Laten we eerst de X-waarde van 70 naar de equivalente Z-waarde converteren.
Z = (X - gemiddelde) / stddev = (70-66) / 6 = 4/6 = 0. 66667 = 0. 67 (rond naar 2 decimalen)
We moeten nu P (Z vinden <= 0. 67) = 0. 24857 (uit de z-tabel hierboven)
i. e. er is een waarschijnlijkheid van 24,87% dat een persoon in de groep minder dan of gelijk aan 70 inch zal zijn.
Maar wacht even - het bovenstaande is onvolledig.Vergeet niet dat we op zoek zijn naar de waarschijnlijkheid van alle mogelijke hoogten tot 70 i. e. van 0 tot 70. Het bovenstaande geeft u gewoon het gedeelte van gemiddelde naar gewenste waarde (dat wil zeggen 66 tot 70). We moeten de andere helft opnemen - van 0 tot 66 - om tot het juiste antwoord te komen.
Aangezien 0 tot 66 het halve deel vertegenwoordigt (dwz één uiterste tot gemiddelde gemiddelde), is de kans eenvoudig 0. 5.
Vandaar de juiste waarschijnlijkheid dat een persoon 70 inch of minder = 0. 24857 + 0. 5 = 0. 74857 = 74. 857%
Grafisch (door het gebied te berekenen), zijn dit de twee gesommeerde gebieden die de oplossing vertegenwoordigen:
- Wat is de kans dat een persoon 75 inch of hoger is?
i. e. Vind Complementaire cumulatieve P (X> = 75).
Z = (X - gemiddelde) / stddev = (75-66) / 6 = 9/6 = 1. 5
P (Z> = 1. 5) = 1 - P (Z <= 1. 5) = 1 - (0. 5 + 0. 43319) = 0. 06681 = 6. 681%
- Wat is de kans dat een persoon tussen 52 inch en 67 inch ligt?
Zoek P (52 <= x <= 67).
P (52 <= x <= 67) = p [(52-66) / 6 <= z <= (67-66) / 6] = p (-2. 33 <= z <= 0. 17)
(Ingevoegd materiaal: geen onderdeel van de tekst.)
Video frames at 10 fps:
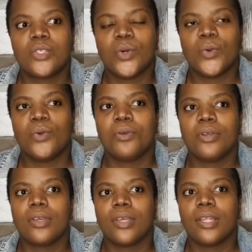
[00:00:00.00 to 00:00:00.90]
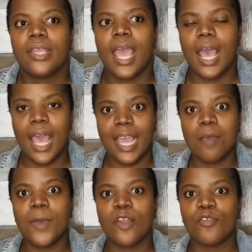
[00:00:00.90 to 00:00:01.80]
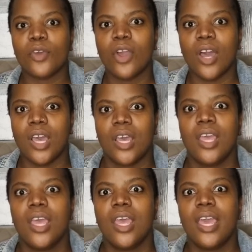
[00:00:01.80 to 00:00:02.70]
So yeah, I come out of the car.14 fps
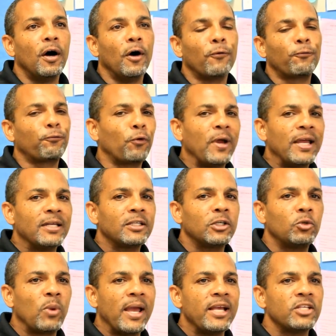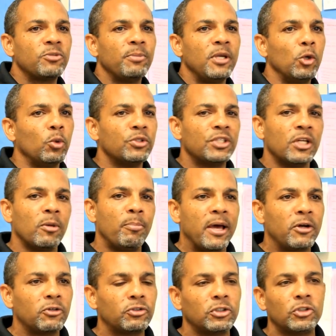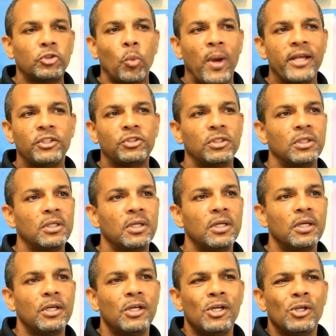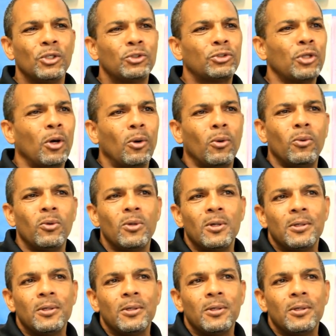a friend could raise me who was in a better situation. So,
= P (Z <= 0. 17) -p (Z <= -0. 233) = (0. 5 + 0. 56749) - (.40905) =
Dit normaal distributietabel (en z-waarden) vindt gewoonlijk gebruik voor alle waarschijnlijkheidsberekeningen op verwachte koersbewegingen op de aandelenmarkt voor aandelen en indices. Ze worden gebruikt in op afstand gebaseerde handel, waarbij uptrend- of downtrend-, ondersteunings- of weerstandsniveaus en andere technische indicatoren worden geïdentificeerd op basis van normale distributieconcepten van gemiddelde en standaarddeviatie.
Het Lipper Rating System verklaard

Gaan nader in op hoe Lipper Inc., een dochteronderneming van Thomson Reuters, de ratings voor beleggingsfondsen bepaalt in zijn Lipper Rating System.
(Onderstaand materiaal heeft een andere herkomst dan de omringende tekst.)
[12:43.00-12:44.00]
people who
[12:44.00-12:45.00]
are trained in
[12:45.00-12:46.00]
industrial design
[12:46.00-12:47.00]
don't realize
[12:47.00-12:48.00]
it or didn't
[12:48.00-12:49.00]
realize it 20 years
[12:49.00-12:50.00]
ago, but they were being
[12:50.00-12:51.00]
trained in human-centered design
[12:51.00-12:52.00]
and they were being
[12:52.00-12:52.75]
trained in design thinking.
Overgenomen IRA en 401 (k) regels verklaard

Wat u moet weten als het gaat om de complexe regels voor geërfde IRA's en 401 (k) s.
Dubbele exponentiële voortschrijdende gemiddelden verklaard

Deze aanpassing aan voortschrijdende gemiddelden geeft traders sneller toegang tot de informatie die ze nodig hebben.